Dienstag, Oktober 05, 2010

Establishment

Im Montagabendspiel der 7. Runde der aktuellen Saison in Liga zwee blieb Hertha gestern tor- und gegentorlos gegen Alemannia Aaachen. Die Nullnummer bringt es mit sich, dass der Vorsprung auf das Establishment in dieser Klasse vor der Länderspielpause einen Punkt beträgt. Hertha hat 17 Zähler, dahinter kommen schon Greuter Fürth und Erzgebirge Aue (dies vielleicht eher eine Momentaufnahme), Duisburg hat 15 Punkte.
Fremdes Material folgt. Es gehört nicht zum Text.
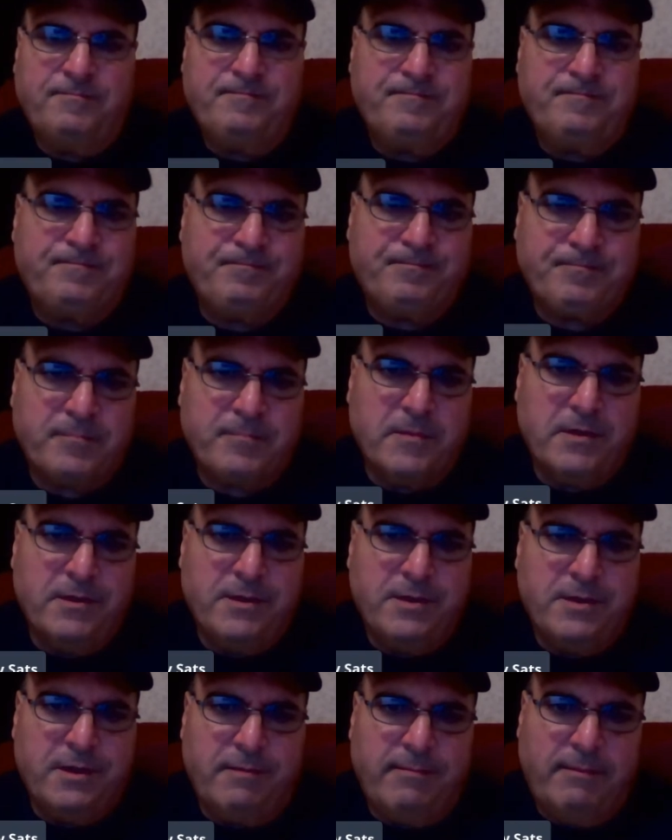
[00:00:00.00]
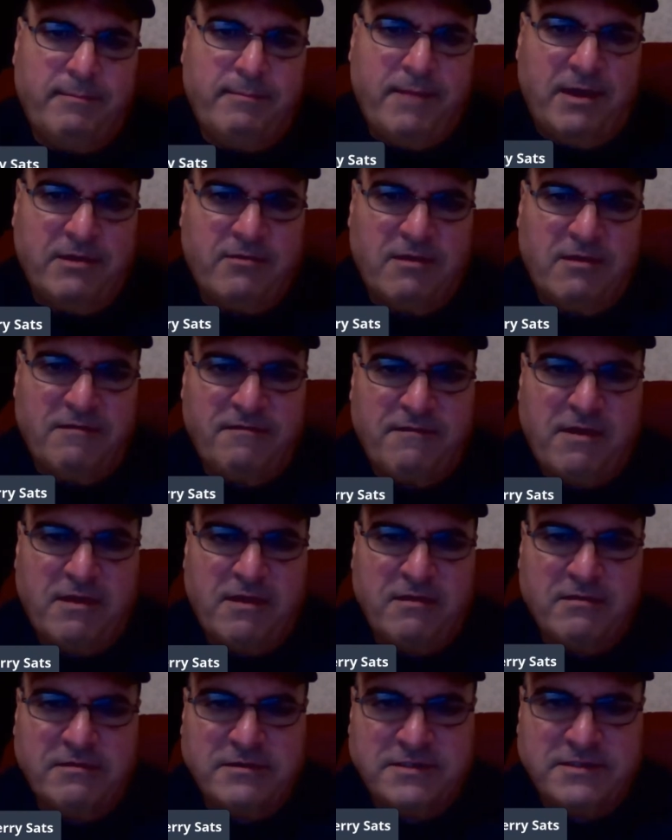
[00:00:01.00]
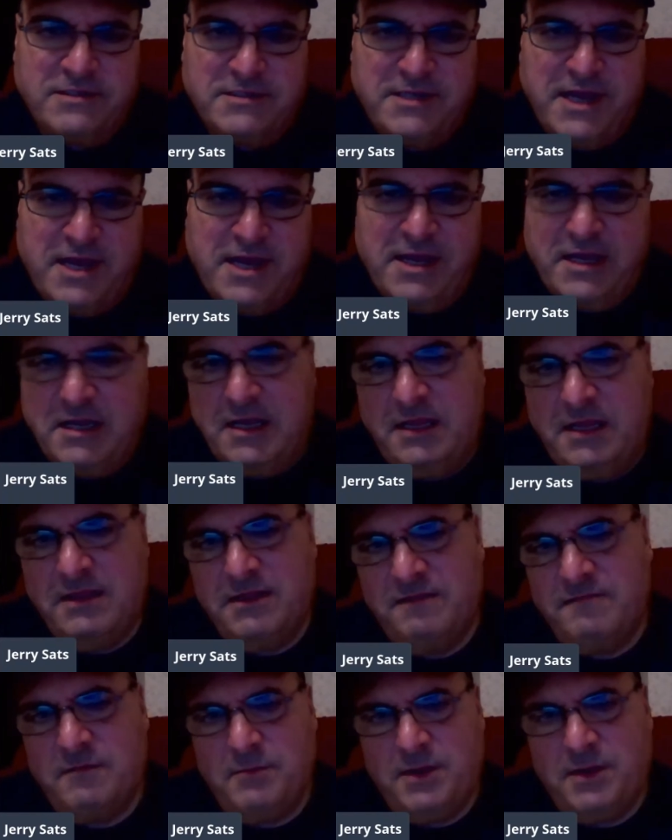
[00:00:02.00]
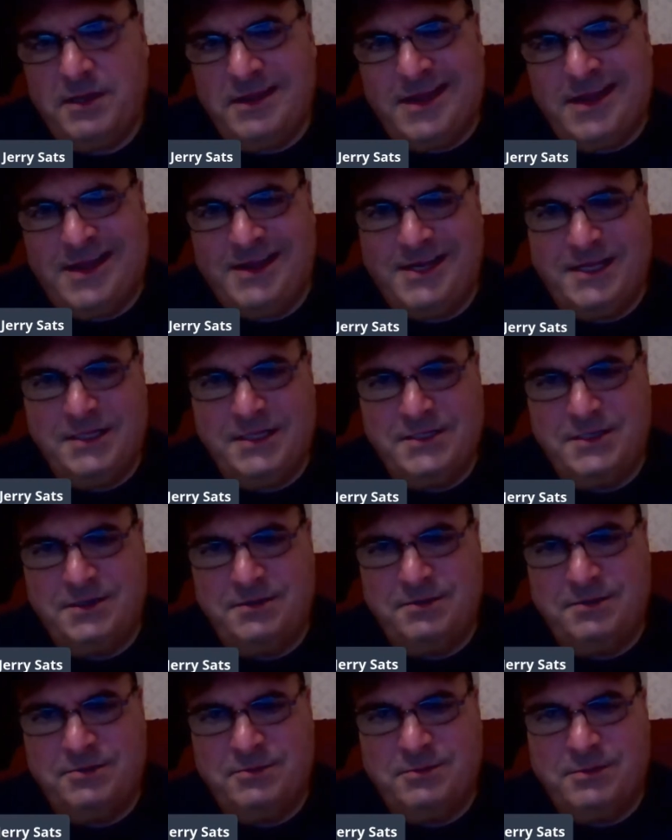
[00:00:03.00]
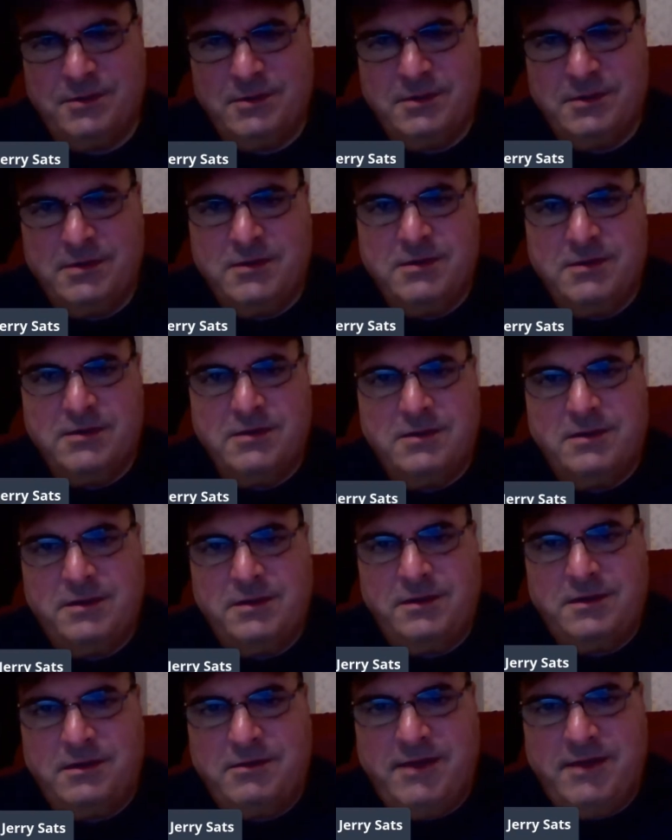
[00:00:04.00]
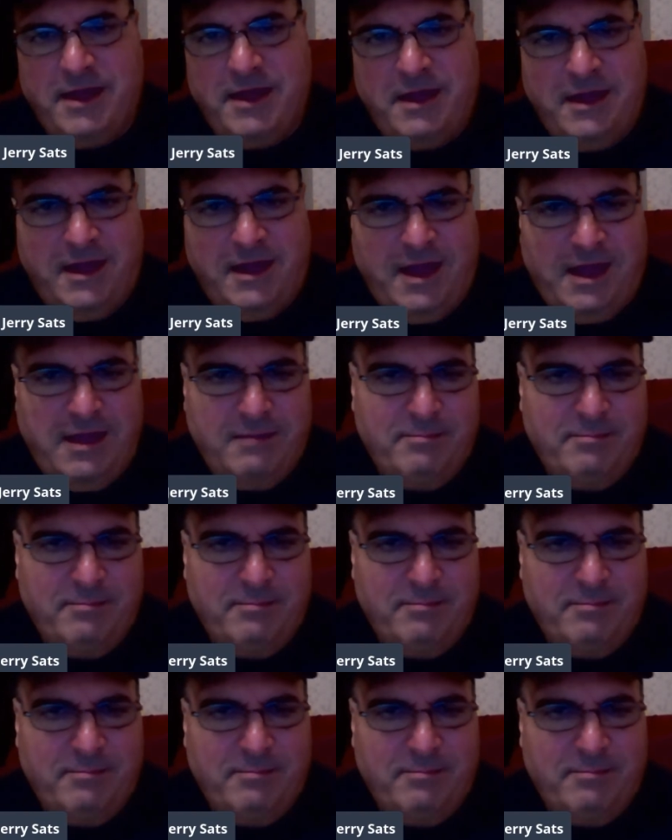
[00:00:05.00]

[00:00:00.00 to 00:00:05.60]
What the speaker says: I mean, my grandfather is Italian. He lived to be 92. And he ate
In zwei Wochen muss Hertha zum FSV Frankfurt, und am Freitag darauf wird das Olympiastadion zum Ort eines Spitzenspiels werden: Berlin gegen Franken, Hertha gegen Fürth. Liga zwee, "scheißegal", sangen auch gestern wieder viele der fast 35.000 Zuschauer.

Den leichten Rückschlag nach ein paar Wochen Hurra-Akklimatisierung hat Hertha paradoxerweise dem Umstand zuzuschreiben, dass Coach Babbel ein zu offensives System spielen lässt: Das 4-1-4-1 wurde gestern ein wenig zu buchstäblich verstanden, im Spielaufbau gab es empfindliche Mängel. Das lag einerseits daran, dass die Außendecker Lell und Kobiashvili von den klug spielenden Aachenern gut beschäftigt wurden (und wenn sie Raum nach vorn hatten, agierte vor allem Lell oft überhastet).
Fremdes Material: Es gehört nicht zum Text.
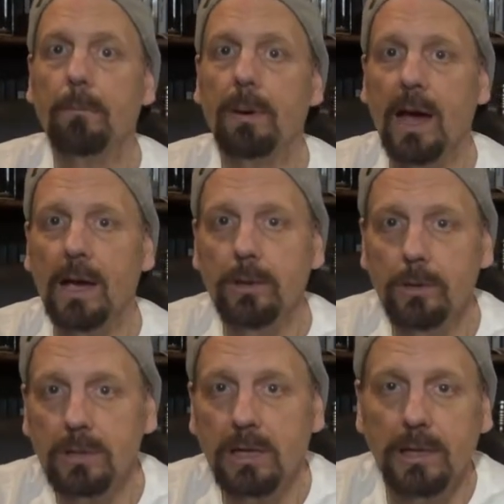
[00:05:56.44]
But I
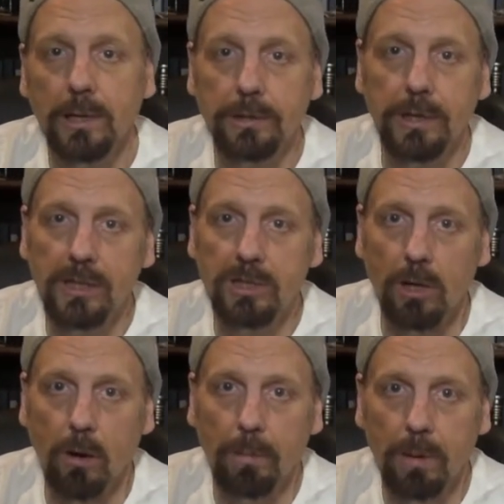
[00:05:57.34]
use clear dish
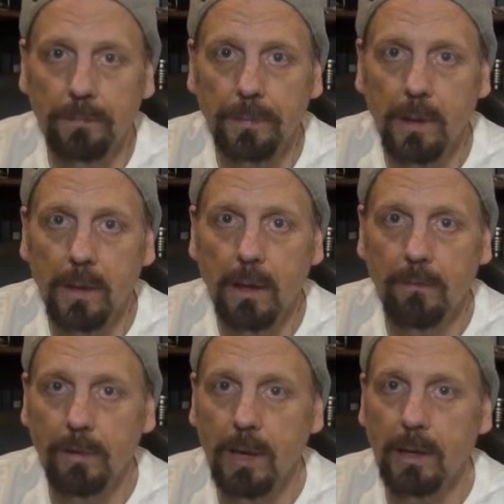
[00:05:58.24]
soap.
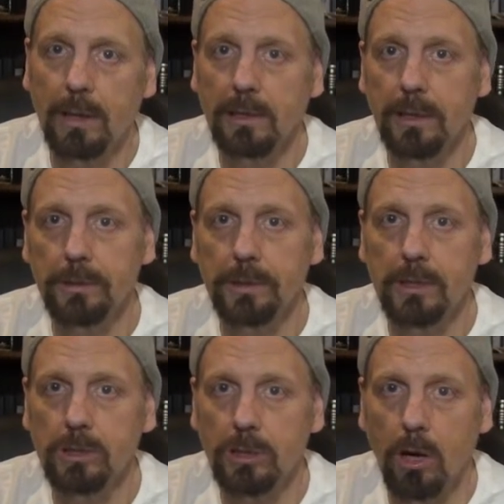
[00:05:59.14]
If you get clear
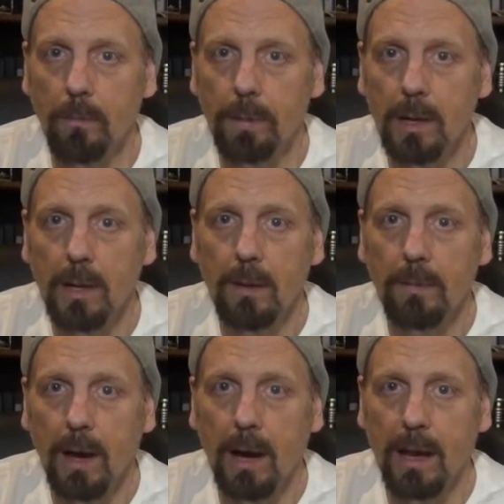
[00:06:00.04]
dish soap,
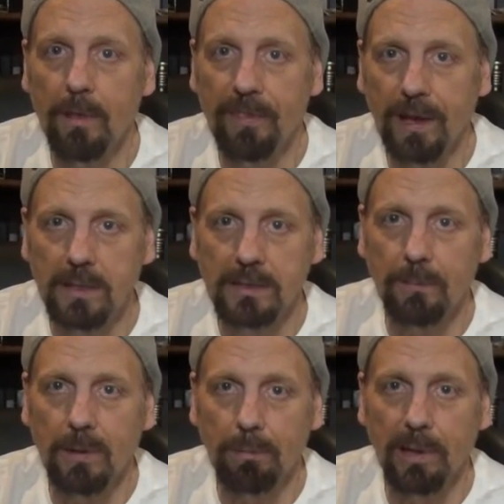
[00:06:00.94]
it thickens
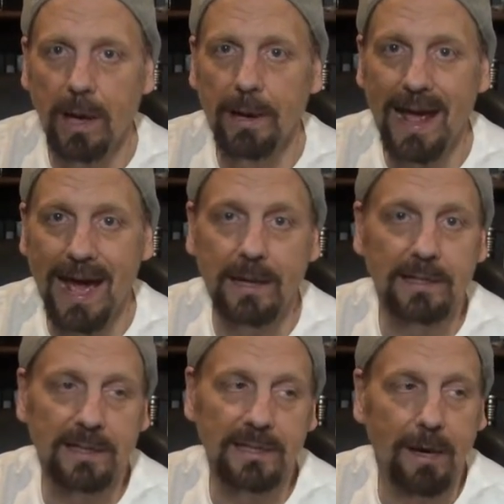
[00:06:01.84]
up the blood and
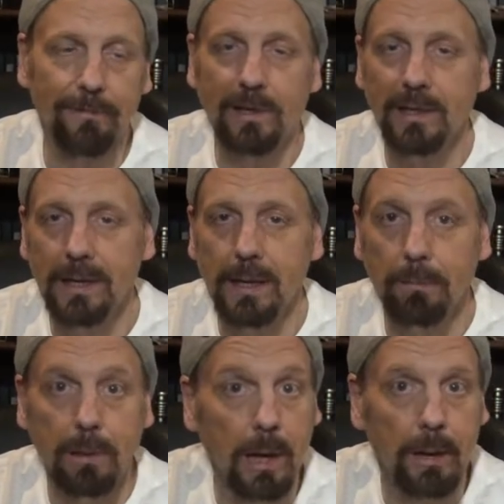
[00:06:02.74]
it's a
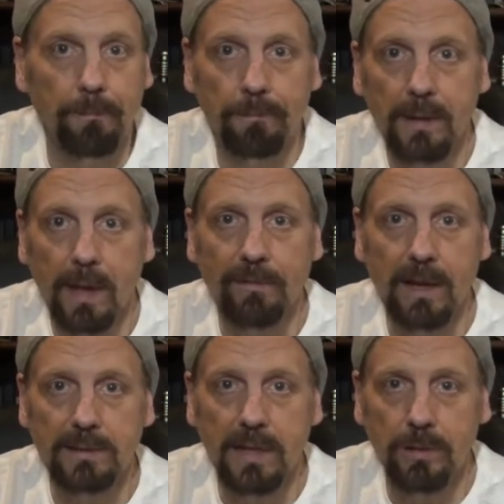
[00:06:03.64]
self-cleaning blood. If it
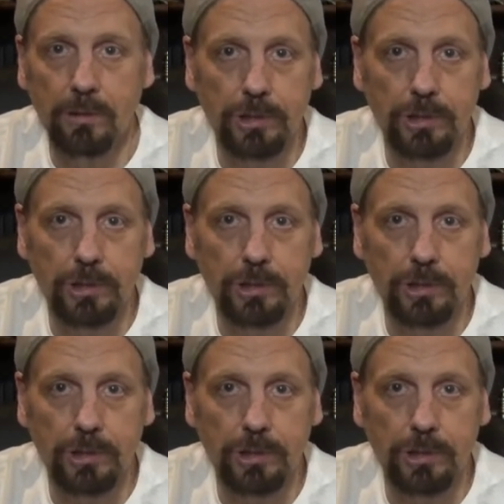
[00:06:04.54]
gets on your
Vor allem aber hapert es in der Zentrale, und Domovchyiski ist der Mann, dem ein großer Teil des Mankos zuzuschreiben ist. Er scheint seine Rolle nicht ganz zu begreifen, oder vielleicht hat ihm Babbel auch die Instruktionen gegeben, de facto als zweiter Stürmer neben Friend zu operieren. Er tat jedenfalls weder das eine noch das andere, er ließ sich kaum einmal fallen, um Niemeyer zu unterstützen, und er machte keine Läufe hinter die Aachener Linie. Sein Arbeitsbereich blieb weitgehend auf 30, 40 Meter beschränkt, und während ich ihm da die ganze Zeit zusah, wie er unbeeindruckt von der aktuellen Situation weitgehend am Spiel vorbeitrabte, wurde mir klar: Er hat wohl doch nicht das Zeug zu einem wichtigen Spieler. Denn ein solcher begreift, wenn er etwas tun muss, was über das Minimalprogramm hinausgeht.

Von Raffael war das gestern immer wieder zu sehen, er holte sich Bälle, hatte einen großen Radius, aber auch er ließ nach einer Stunde nach. Dazu kam dann, dass Babbel den guten Schulz durch Rukavytsya ersetzte, während Djuricin sehr (zu!) spät für Domo kam. Und so lief das Match langsam aus, gelegentlich erregte Hubnik mit einem seiner Chaospässe die Menge, am Ende standen häufig fünf Offensivkräfte in einer Linie in der Aaachener Hälfte und warteten darauf, dass Niemeyer entweder im Doppelpass mit sich selbst den Ball nach vorn brachte - oder aber, wahrscheinlicher, auf den langen Ball, auf den die Hertha sich in Liga zwee zu sehr verlässt.

Das System bedarf der Korrektur, zum Glück bieten sich bald Alternativen an. Ich könnte mir zum Beispiel gut vorstellen, dass Lustenberger neben Niemeyer eine interessante, offensivere Rolle spielen könnte, aber eben eine verbindende zwischen den einfach nicht gut aufeinander abgestimmten Mannschaftsteilen.

Links würde ich immer noch gern einmal eine Chance für Radjabali-Fardi sehen, rechts haben wir leider keine wirklich gute Alternative zu Lell. Positiv lässt sich vermerken, dass die Defensive insgesamt ganz gut gearbeitet hat, vor allem auch der Torhüter. Das war aber auch notwendig, denn Aaachen hat gestern so gespielt, wie Hertha dies hätte tun sollen - in einem Duell auf Augenhöhe, das wohl endgültig klar gemacht hat, dass von einem Durchmarsch keine Rede sein kann.